A single number is required: how many lines below include the string "Video".

Dataset entries:
»»
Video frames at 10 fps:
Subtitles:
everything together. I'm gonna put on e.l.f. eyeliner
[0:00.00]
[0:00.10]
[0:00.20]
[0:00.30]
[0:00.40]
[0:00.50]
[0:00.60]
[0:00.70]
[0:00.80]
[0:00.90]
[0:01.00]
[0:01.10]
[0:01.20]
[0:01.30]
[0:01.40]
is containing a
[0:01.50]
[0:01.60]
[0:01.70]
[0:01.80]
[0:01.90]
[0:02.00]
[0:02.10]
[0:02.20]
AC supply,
««
»»
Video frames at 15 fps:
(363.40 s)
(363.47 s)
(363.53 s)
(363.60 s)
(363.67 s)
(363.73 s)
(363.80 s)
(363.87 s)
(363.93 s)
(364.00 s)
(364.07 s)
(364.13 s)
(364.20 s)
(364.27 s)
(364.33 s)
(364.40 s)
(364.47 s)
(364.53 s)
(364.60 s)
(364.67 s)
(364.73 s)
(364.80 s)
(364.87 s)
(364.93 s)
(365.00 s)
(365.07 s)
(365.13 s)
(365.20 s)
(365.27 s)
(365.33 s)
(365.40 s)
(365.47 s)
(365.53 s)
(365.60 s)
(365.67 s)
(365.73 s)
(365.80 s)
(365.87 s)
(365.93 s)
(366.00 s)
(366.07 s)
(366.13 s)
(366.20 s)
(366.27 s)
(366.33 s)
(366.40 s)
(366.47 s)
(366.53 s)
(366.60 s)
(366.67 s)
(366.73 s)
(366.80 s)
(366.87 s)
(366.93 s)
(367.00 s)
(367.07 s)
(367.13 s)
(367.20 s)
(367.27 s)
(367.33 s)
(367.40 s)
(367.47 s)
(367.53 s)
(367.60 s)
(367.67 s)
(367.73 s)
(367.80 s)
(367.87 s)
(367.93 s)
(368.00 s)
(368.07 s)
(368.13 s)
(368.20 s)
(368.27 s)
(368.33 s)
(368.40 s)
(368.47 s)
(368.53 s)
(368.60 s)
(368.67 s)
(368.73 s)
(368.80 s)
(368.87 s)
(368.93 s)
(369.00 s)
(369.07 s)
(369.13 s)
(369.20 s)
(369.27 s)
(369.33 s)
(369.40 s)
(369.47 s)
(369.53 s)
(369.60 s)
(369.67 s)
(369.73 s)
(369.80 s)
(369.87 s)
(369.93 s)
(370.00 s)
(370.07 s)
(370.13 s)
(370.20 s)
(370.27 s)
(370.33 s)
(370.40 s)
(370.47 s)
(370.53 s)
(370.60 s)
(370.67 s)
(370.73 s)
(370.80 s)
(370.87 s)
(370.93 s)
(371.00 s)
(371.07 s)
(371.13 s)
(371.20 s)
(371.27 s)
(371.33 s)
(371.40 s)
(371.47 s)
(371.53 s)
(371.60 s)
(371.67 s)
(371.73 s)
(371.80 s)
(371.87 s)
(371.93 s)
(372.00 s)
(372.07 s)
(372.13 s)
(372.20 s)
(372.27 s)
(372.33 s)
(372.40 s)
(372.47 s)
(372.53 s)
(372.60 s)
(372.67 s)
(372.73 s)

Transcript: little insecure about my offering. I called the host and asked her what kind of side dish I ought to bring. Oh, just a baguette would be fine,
««
*SOLUTION TO THIS PROBLEM:* 2